What you give back must match the data exactly, minus the pictures.

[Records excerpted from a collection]
────────

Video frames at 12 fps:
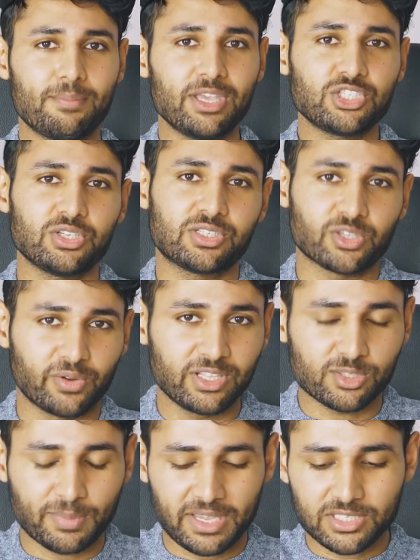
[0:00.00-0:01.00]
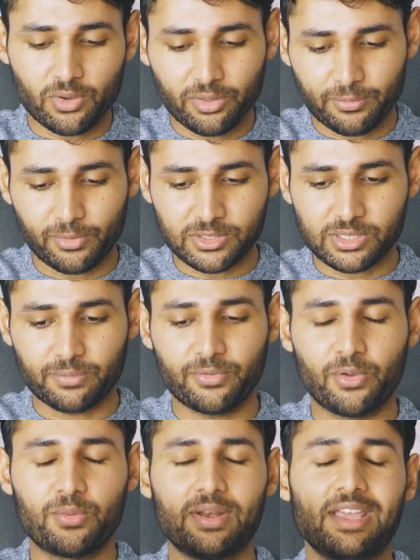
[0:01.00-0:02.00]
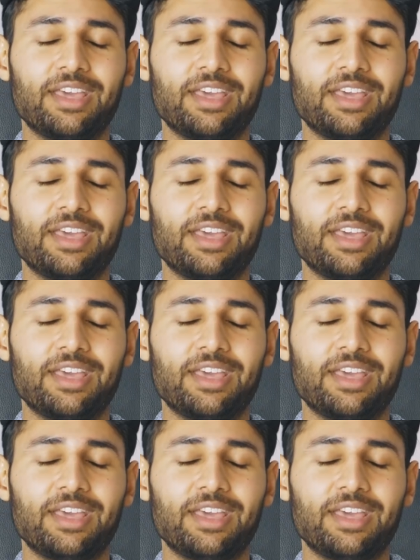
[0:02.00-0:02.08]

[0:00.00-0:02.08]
measured screen space on the front of the phone,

────────

## Answer to this exercise
Video frames at 12 fps:
[0:00.00-0:01.00]
[0:01.00-0:02.00]
[0:02.00-0:02.08]

[0:00.00-0:02.08]
measured screen space on the front of the phone,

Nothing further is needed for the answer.